Hitler may have been wrong on many things, but he was at least right in one
respect: that as a Nazi, he could only hold Hinduism in contempt. Either you
are a Nazi or you are a Hindu.
(Hindu Human Rights and Centre Right India, 10 June 2014)
1 comment:
Dear Dr. Elst,
This latest blog by you reminds me of a long post by you on your bharatvani.org page back in 2004 in reply to a presentation by Meera Nanda.
But my question is slightly different from the main theme of Nazism and the mutual attitudes between Hinduism and National-Socialism. It's about the Jewish question.
I have noticed two stark strands in Hindu attitude towards Jews and Israel. Jews and Israel find overwhelming and very vocal support from the Hindus across the world, especially on social media. A small minority may make misguided and damaging statements like the one Ms. Doniger claimed to have been subject to.
As an active member of social media, I've keenly looked out for Jewish attitude towards the Hindus, especially given how supportive Hindus are of Israel and Jews in general. And although observation of social media posts is hardly a scientific survey, for what it's worth, my impression is that unlike the Hindus who support Jews and Israel in an overwhelming majority, Jews are very focussed, obsessed with preservation of the Israeli state and the Jewish nation. Correctly so. After all, they are in a tough neighbourhood and have formidable enemies.
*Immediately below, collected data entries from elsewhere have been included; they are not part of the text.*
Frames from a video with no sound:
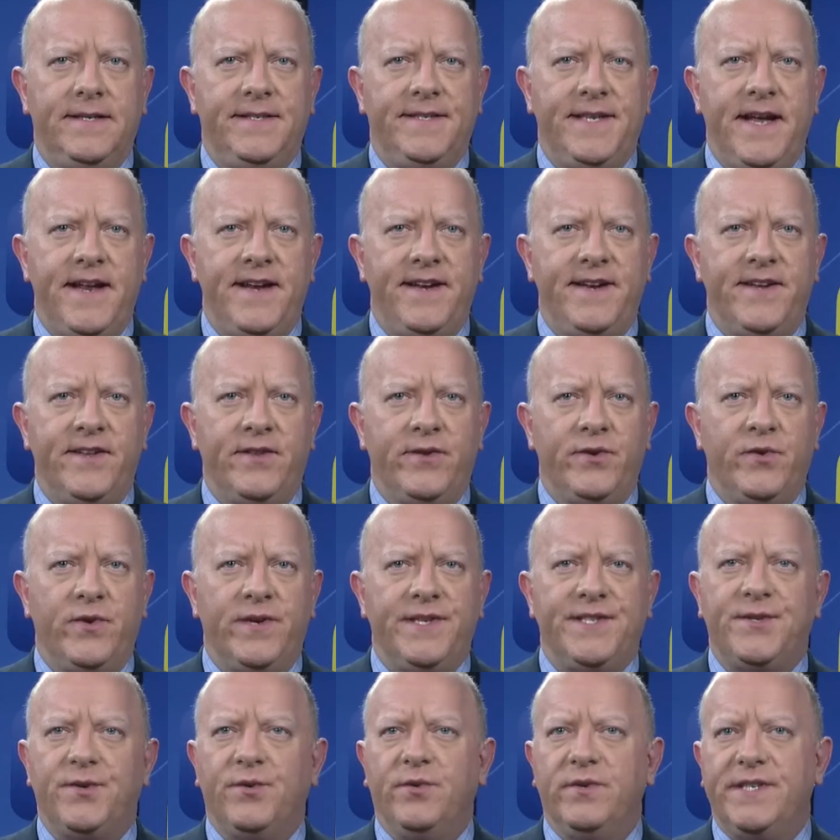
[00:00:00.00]
10
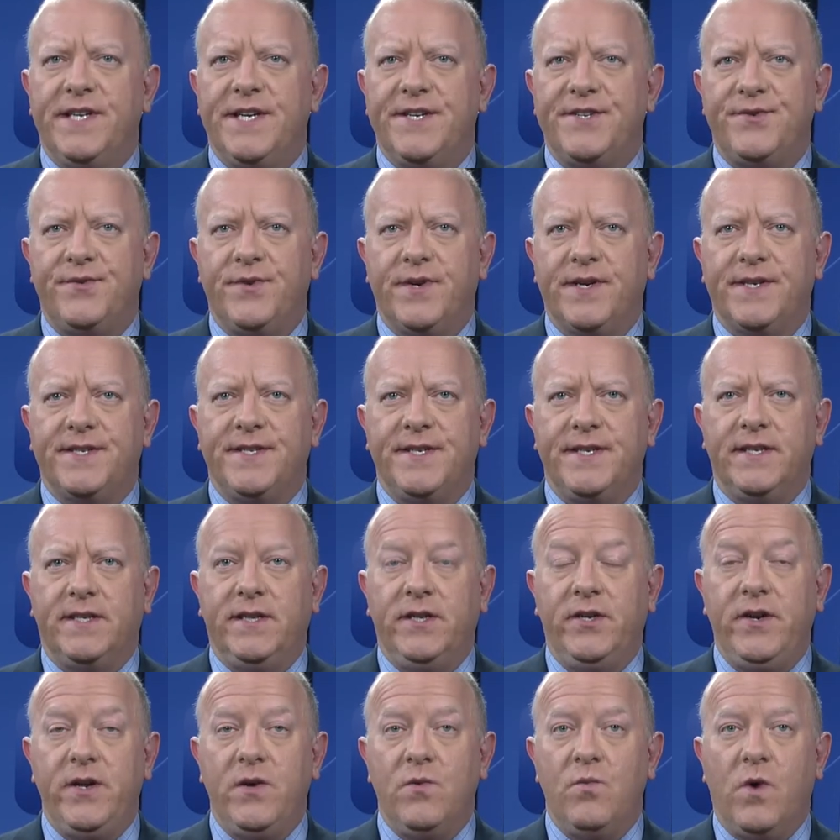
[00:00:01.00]
Illinois school districts,
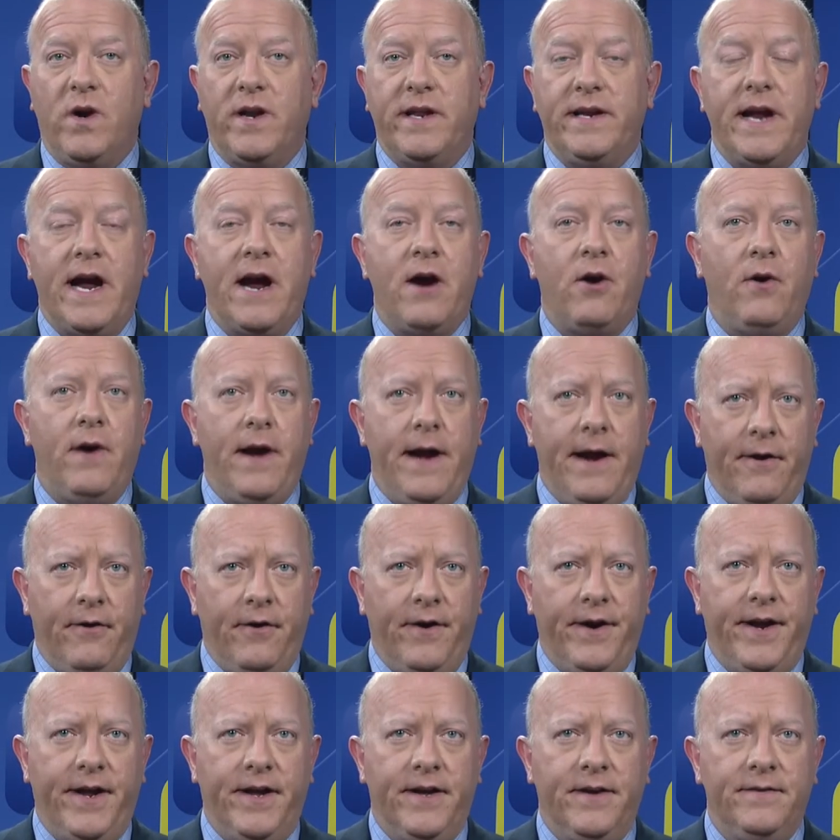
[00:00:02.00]
including one in our
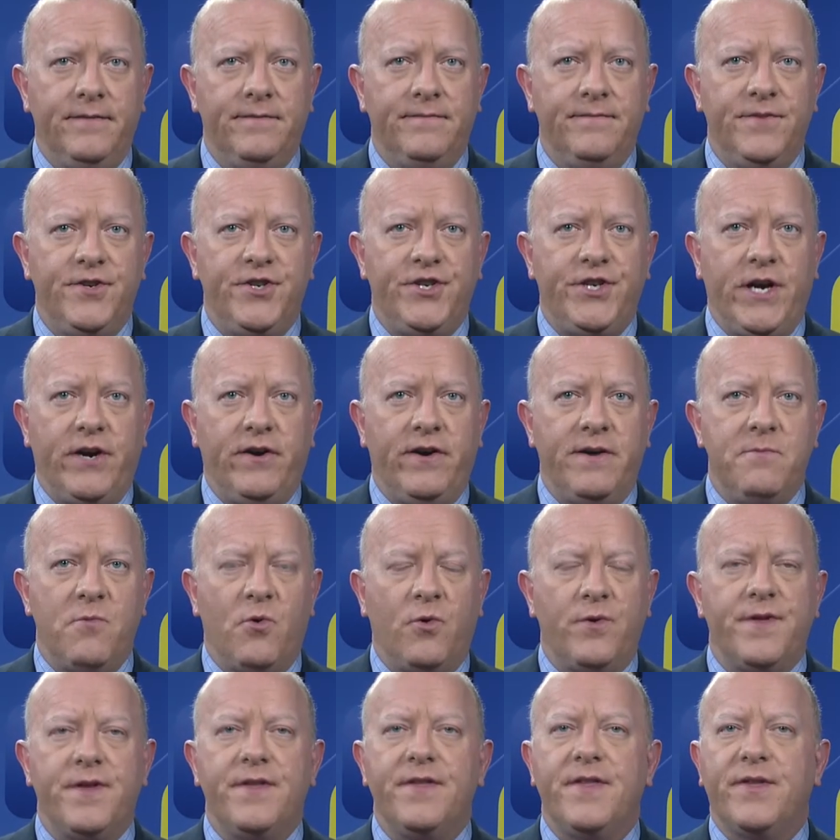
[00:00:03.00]
area, sharing
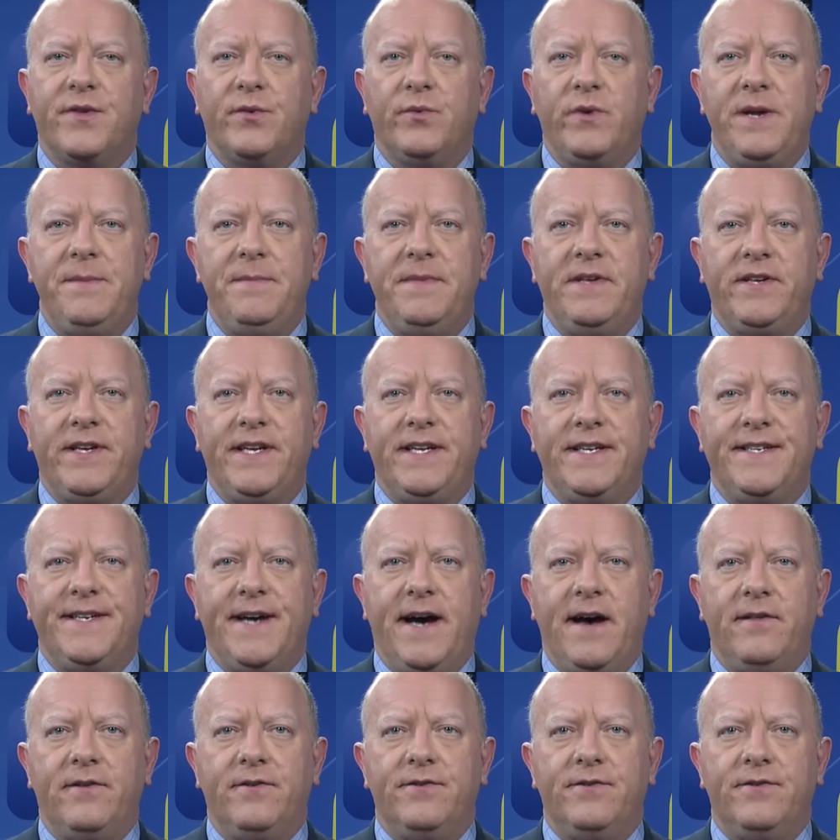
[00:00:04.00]
more than $3 million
What I do feel, however, is that while the diplomatic efforts at the government and individual level - Swami Dayanand's effort which you've often referred to - are very welcome, Hindus must get smarter in dispensing their goodwill vocally and publicly. After all, they hardly get anything in return from the Jews on social media by way of reciprocity. So, they must get a little careful how far they want to go supporting a community that's hardly bothered, at least on the social media, about the issues that are of Hindu concern. It doesn't mean a change of heart, or a departure from a principled stand. Just a strategy that's smarter.